Increased conflict and wars worldwide have increased the number of unvaccinated children. There are nine countries, Nigeria, India, Sudan, the Democratic Republic of Congo, Ethiopia, Indonesia, Yemen, Afghanistan, and Angola, that account for 52% of all children who have never received a dose of a vaccine.

Dr. Ephrem Lemango, UNICEF’s associate director for health and global chief of immunization, noted that in high-income countries, rising anti-vaccine sentiment and distrust in institutions have contributed to any downturns in vaccination rates, not a lack of availability, as in low-income countries.

“Based on all we know, over the past 50 years, over 150 million lives were saved through vaccination, and this has been able to protect children from any form of vaccine-preventable disease,” Lemango said at the briefing.

He noted, “Misinformation and any forms of vaccine hesitance are a reflection of a broader lack of trust or mistrust in the systems that deliver the vaccines, in the health workers that provide the vaccines, and in the manufacturing facilities or the ecosystems that manufacture the vaccines. So it is important to see misinformation or lack of information as part of a broader ecosystem to be able to address.”

Compared to 2023, 171,000 fewer children remained unvaccinated than last year.  

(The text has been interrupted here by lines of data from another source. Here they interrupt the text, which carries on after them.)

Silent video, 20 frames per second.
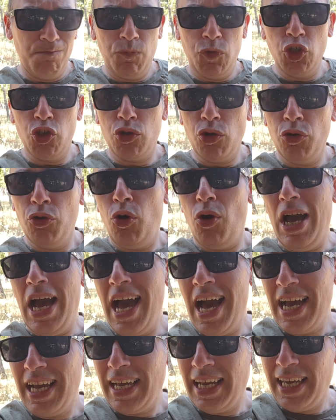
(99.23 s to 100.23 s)
Ci sono
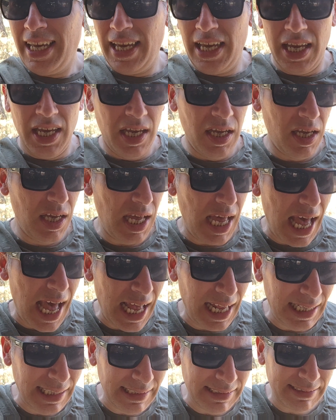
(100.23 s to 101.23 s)
anche
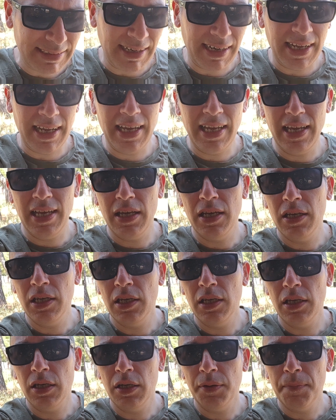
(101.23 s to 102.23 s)
altre
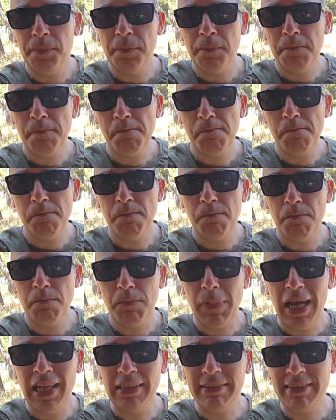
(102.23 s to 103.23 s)
ehm,
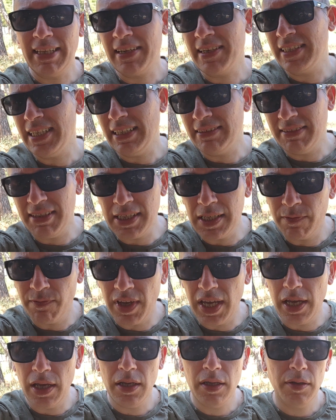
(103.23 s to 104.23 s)

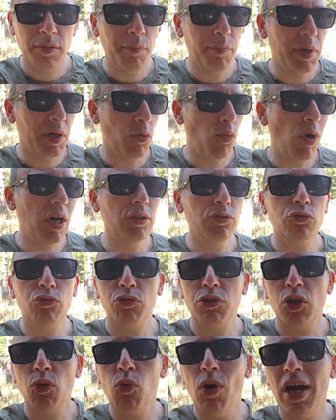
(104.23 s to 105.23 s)
alternative per quanto
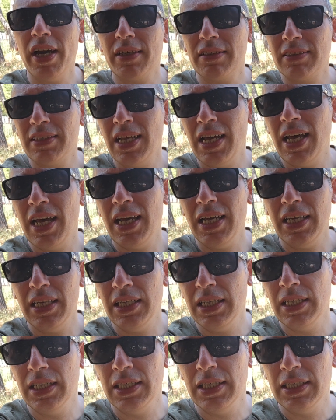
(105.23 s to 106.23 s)
riguarda
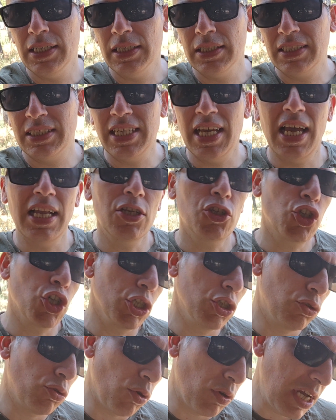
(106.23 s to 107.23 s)
eh, sia il
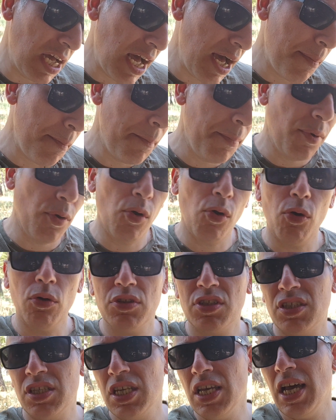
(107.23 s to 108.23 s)
centrocampo
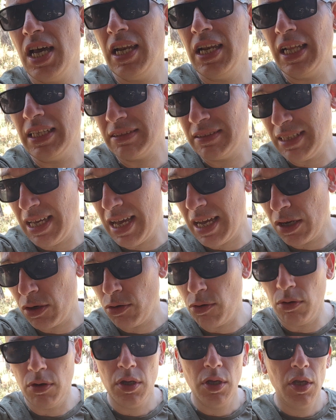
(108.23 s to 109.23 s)
sia
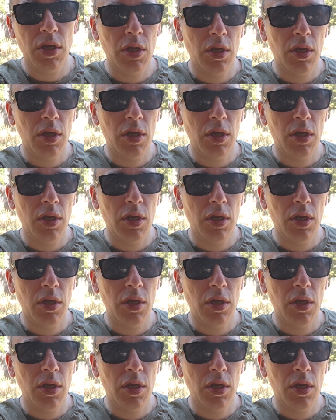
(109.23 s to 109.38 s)
l'attaccoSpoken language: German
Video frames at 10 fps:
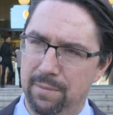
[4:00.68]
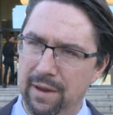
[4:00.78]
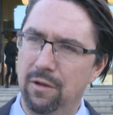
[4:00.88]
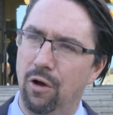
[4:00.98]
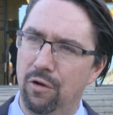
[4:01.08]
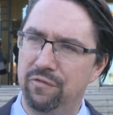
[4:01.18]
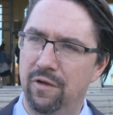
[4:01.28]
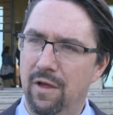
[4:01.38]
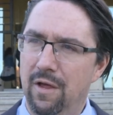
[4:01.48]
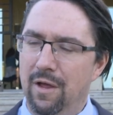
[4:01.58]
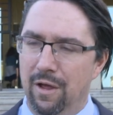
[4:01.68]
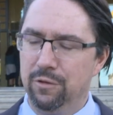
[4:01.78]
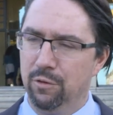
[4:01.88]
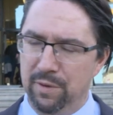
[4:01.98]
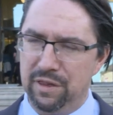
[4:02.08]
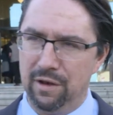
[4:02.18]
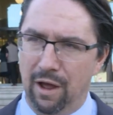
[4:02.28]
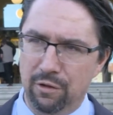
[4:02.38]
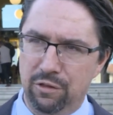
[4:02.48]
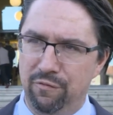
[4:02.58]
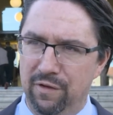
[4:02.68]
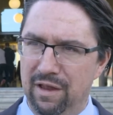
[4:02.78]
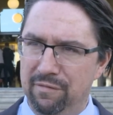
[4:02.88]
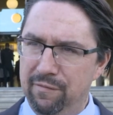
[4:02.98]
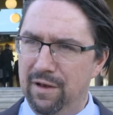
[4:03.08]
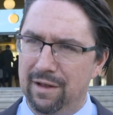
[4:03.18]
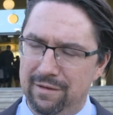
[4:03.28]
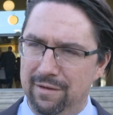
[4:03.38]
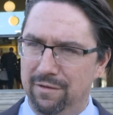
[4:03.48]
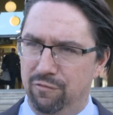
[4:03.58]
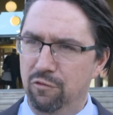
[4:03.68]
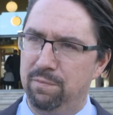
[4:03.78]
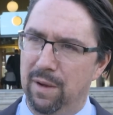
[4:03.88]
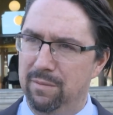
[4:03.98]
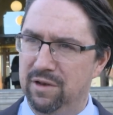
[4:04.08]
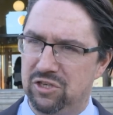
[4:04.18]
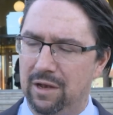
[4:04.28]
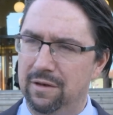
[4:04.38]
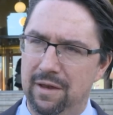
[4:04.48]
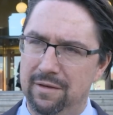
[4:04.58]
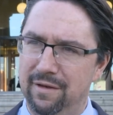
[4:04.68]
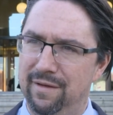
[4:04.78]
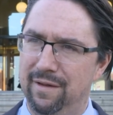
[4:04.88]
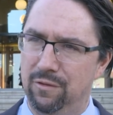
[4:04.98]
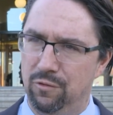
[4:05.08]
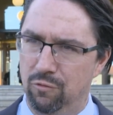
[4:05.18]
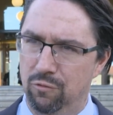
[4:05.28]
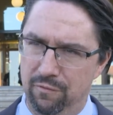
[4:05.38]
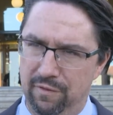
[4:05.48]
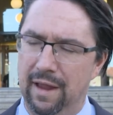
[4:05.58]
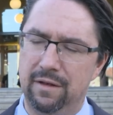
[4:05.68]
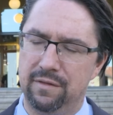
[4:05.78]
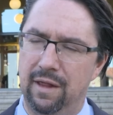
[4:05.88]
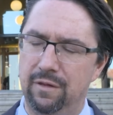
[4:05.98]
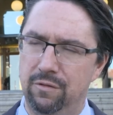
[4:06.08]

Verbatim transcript: Brinkhoff. Also ein bisschen rauszufinden, ja, wie viel hat denn Fußball mit Stadtidentität zu tun und wie hängt das eigentlichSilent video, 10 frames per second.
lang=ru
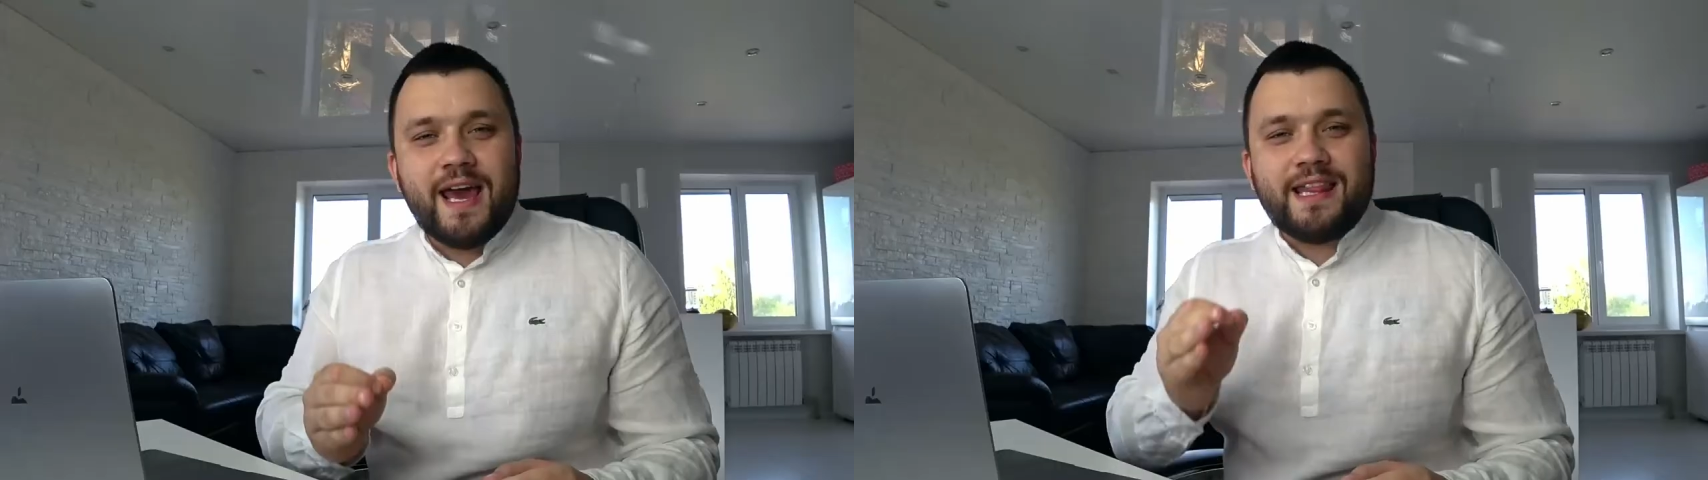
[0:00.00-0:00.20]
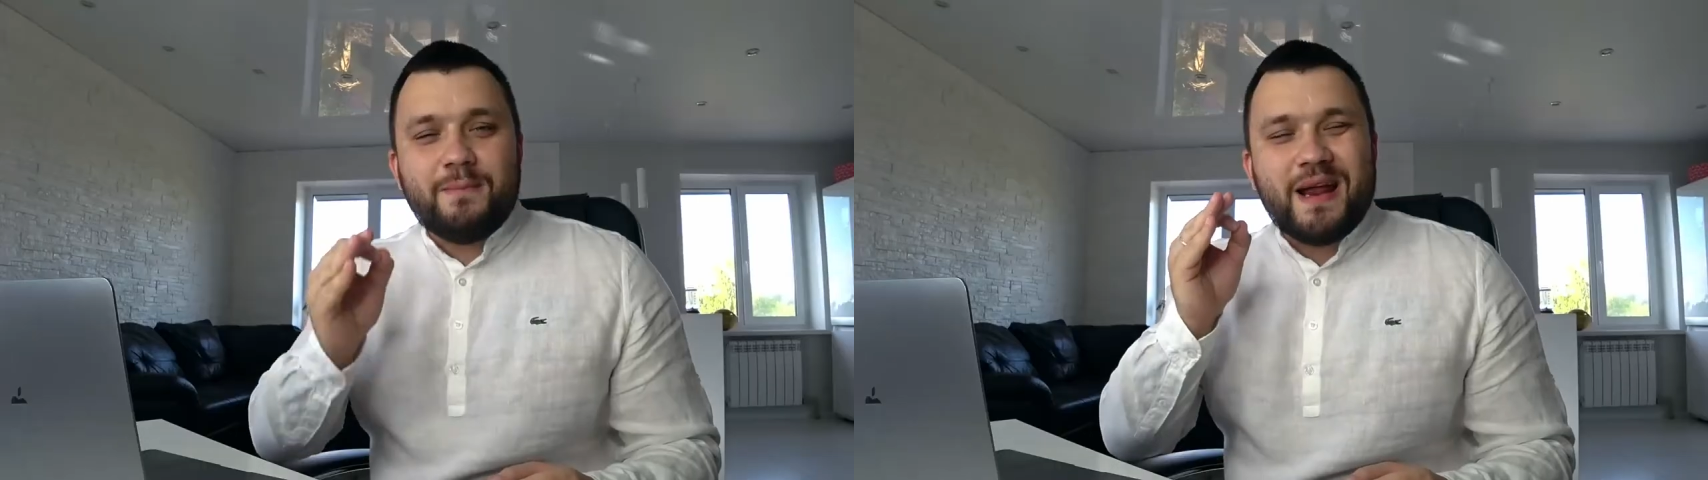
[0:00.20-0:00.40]

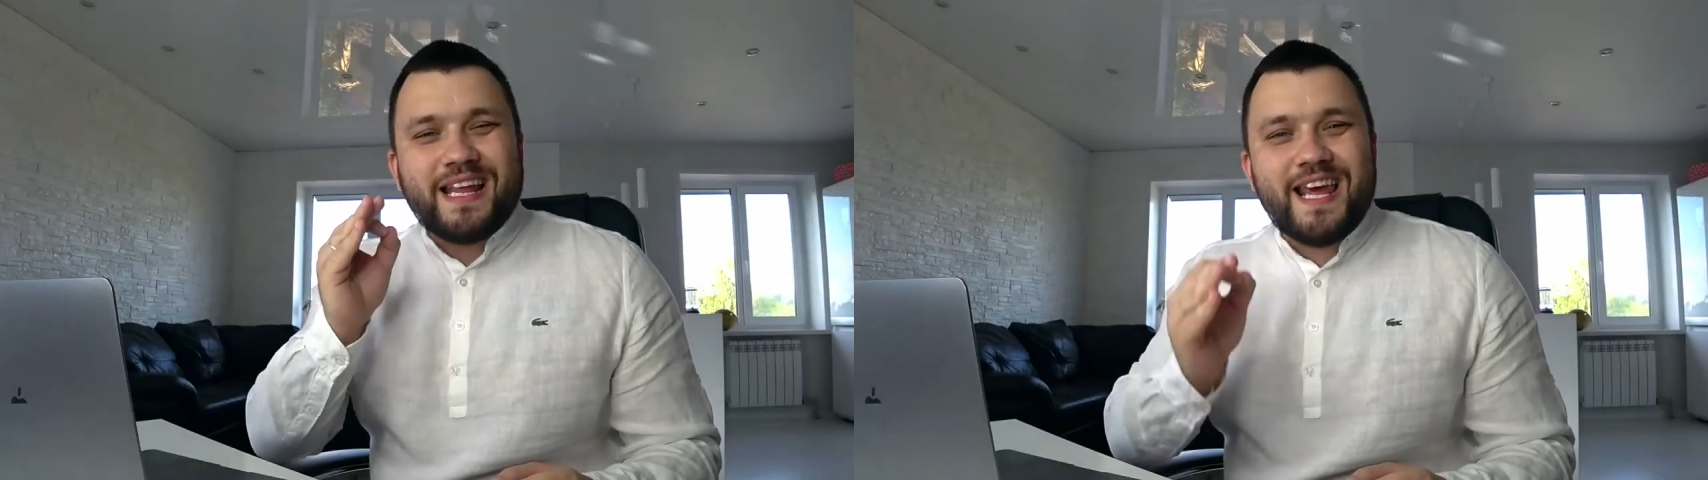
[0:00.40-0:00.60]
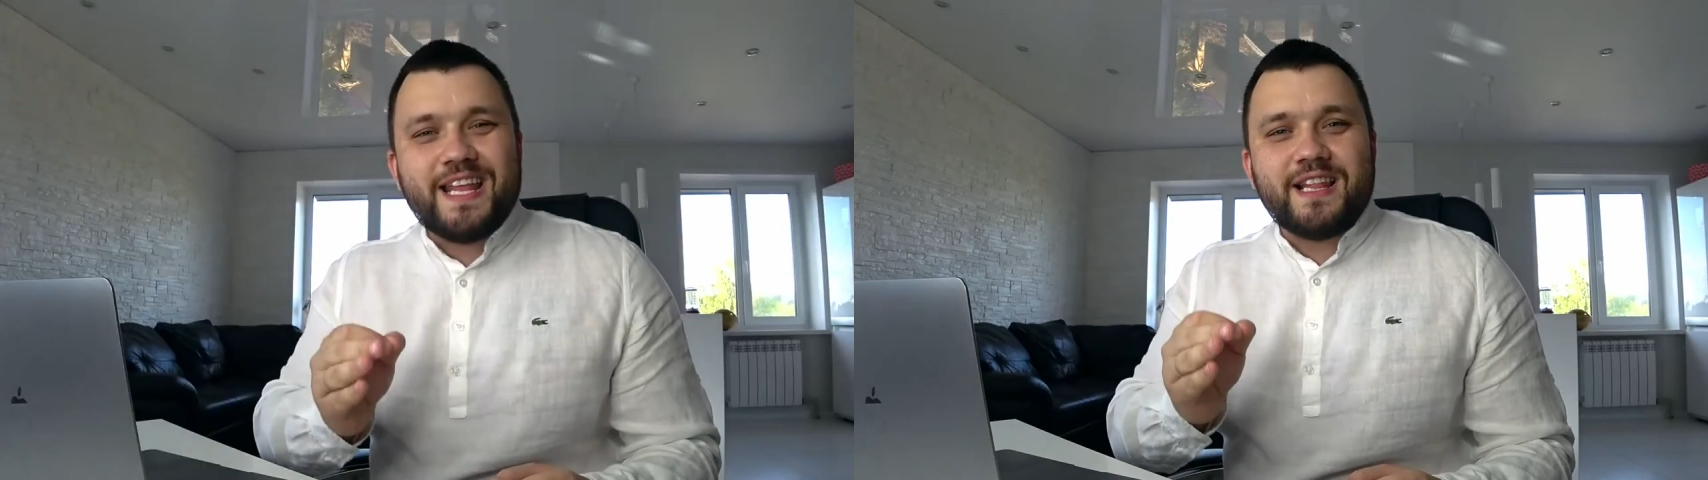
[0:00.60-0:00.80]
Это
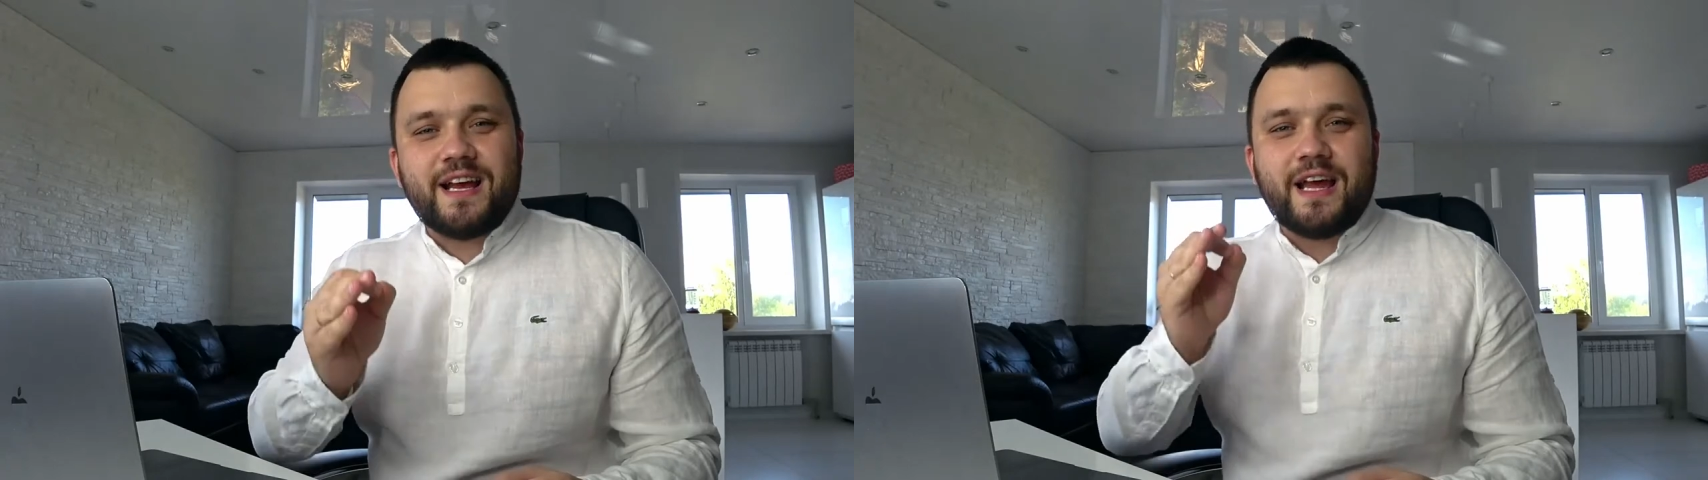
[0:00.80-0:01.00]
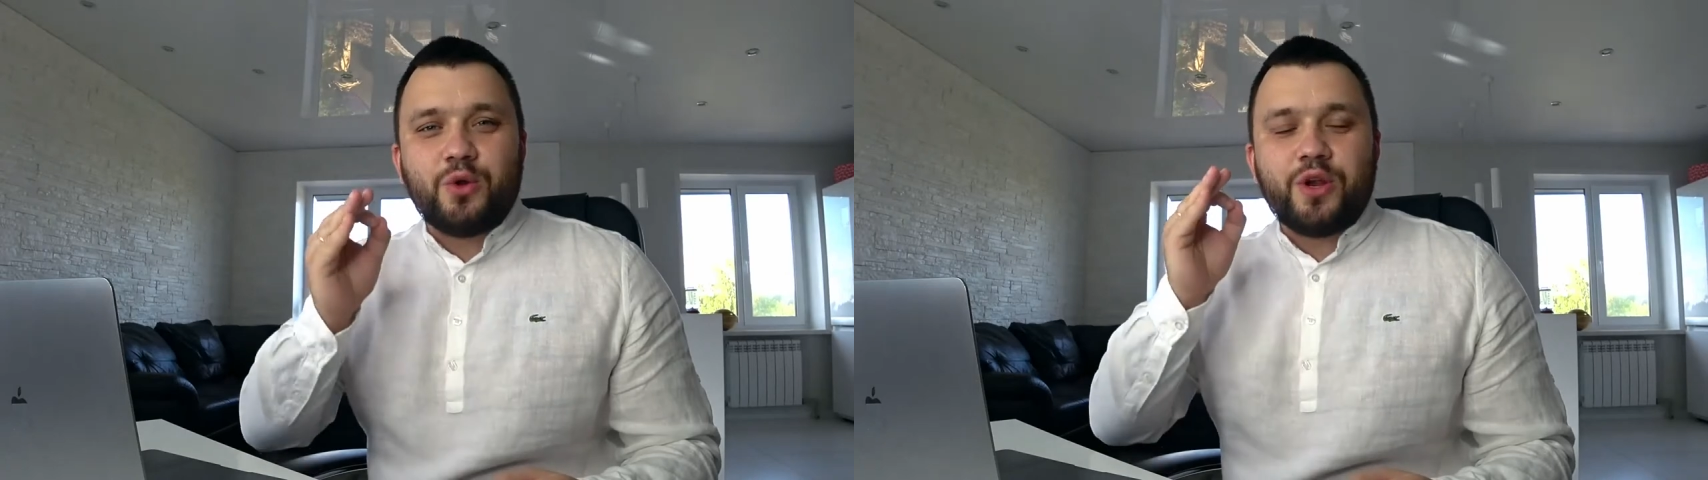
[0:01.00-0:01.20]

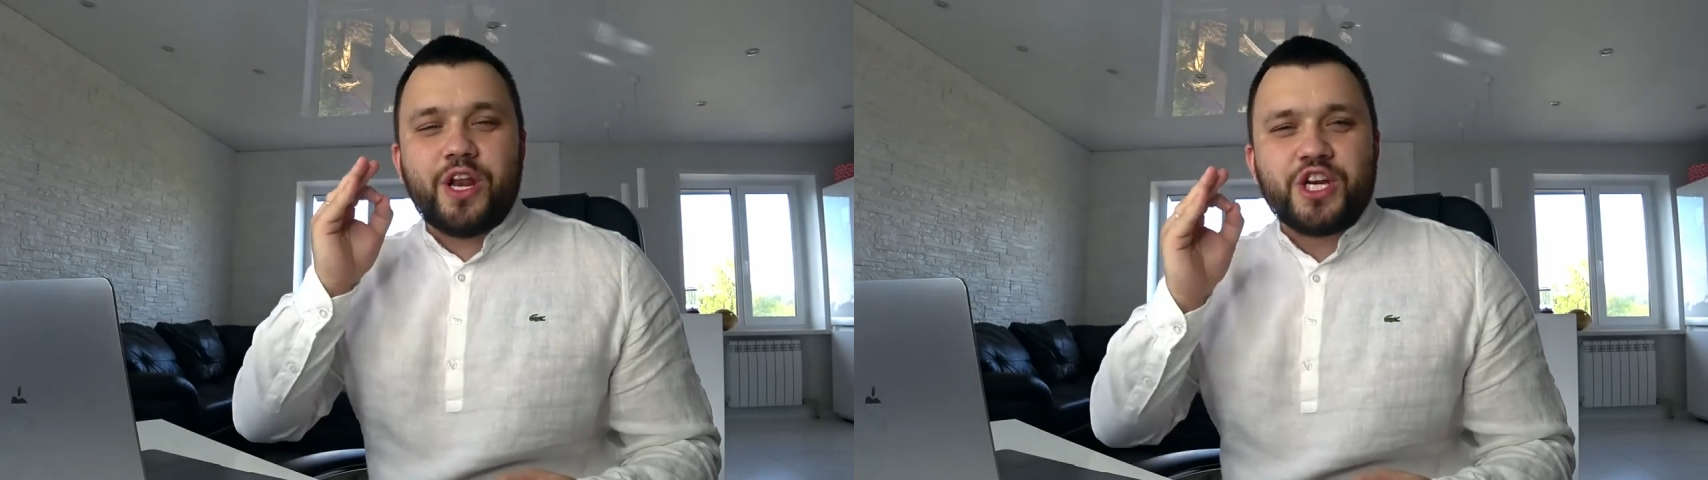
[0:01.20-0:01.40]
маркетинг, который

In 2024, childhood vaccination rates against diphtheria, tetanus, and pertussis remained constant, with an estimated 89% of children globally receiving at least one dose of the DTP vaccine, the same figure as in 2022 and 2023.

Around 20.6 million children did not receive their routine first dose of the measles vaccine in 2024, but the percentage of children that received their second dose increased from 73% in 2022 and 74% in 2023 to 76% in 2024.

MEASLES OUTBREAK THREATENS US’S 25-YEAR ELIMINATION STATUS: UN AGENCY

“The good news is that we have managed to reach more children with life-saving vaccines. But millions of children remain without protection against preventable diseases, and that should worry us all,” UNICEF Executive Director Catherine Russell said in the news release. “We must act now with determination to overcome barriers like shrinking health budgets, fragile health systems, along with misinformation and access constraints because of conflicts. No child should die from a disease we know how to prevent.”

The WHO report is based on data from 195 countries.